━━━ INFORMATION SUPPLIED ━━━

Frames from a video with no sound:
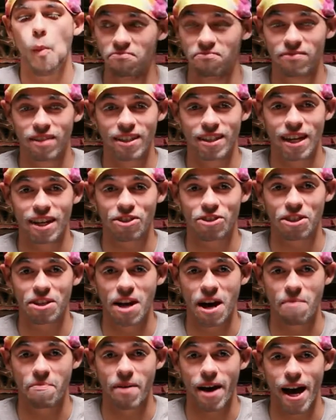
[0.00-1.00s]
That's actually
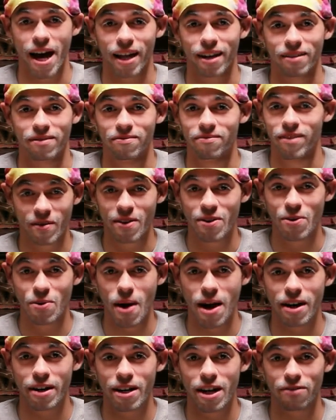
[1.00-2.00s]
not bad.
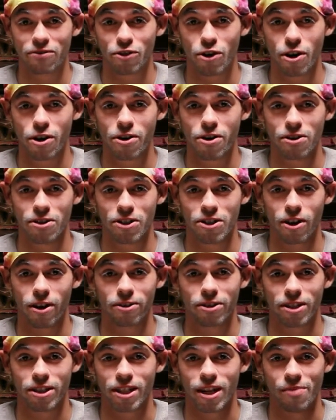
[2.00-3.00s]
You add enough sugar and
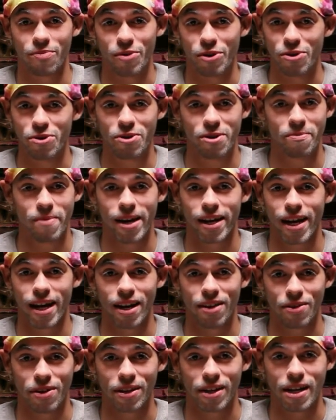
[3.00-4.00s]
salt to something, you can make
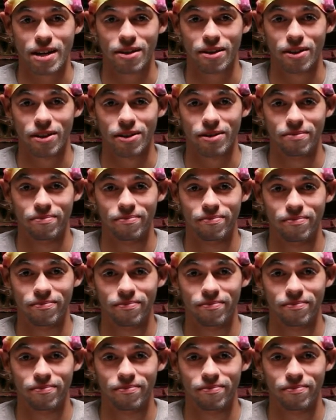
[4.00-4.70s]
anything taste good.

━━━

**ABOUT THIS EXERCISE:**
Will you set down the records word for word while leaving out every picture?

**RESPONSE AREA:**
Frames from a video with no sound:
[0.00-1.00s]
That's actually
[1.00-2.00s]
not bad.
[2.00-3.00s]
You add enough sugar and
[3.00-4.00s]
salt to something, you can make
[4.00-4.70s]
anything taste good.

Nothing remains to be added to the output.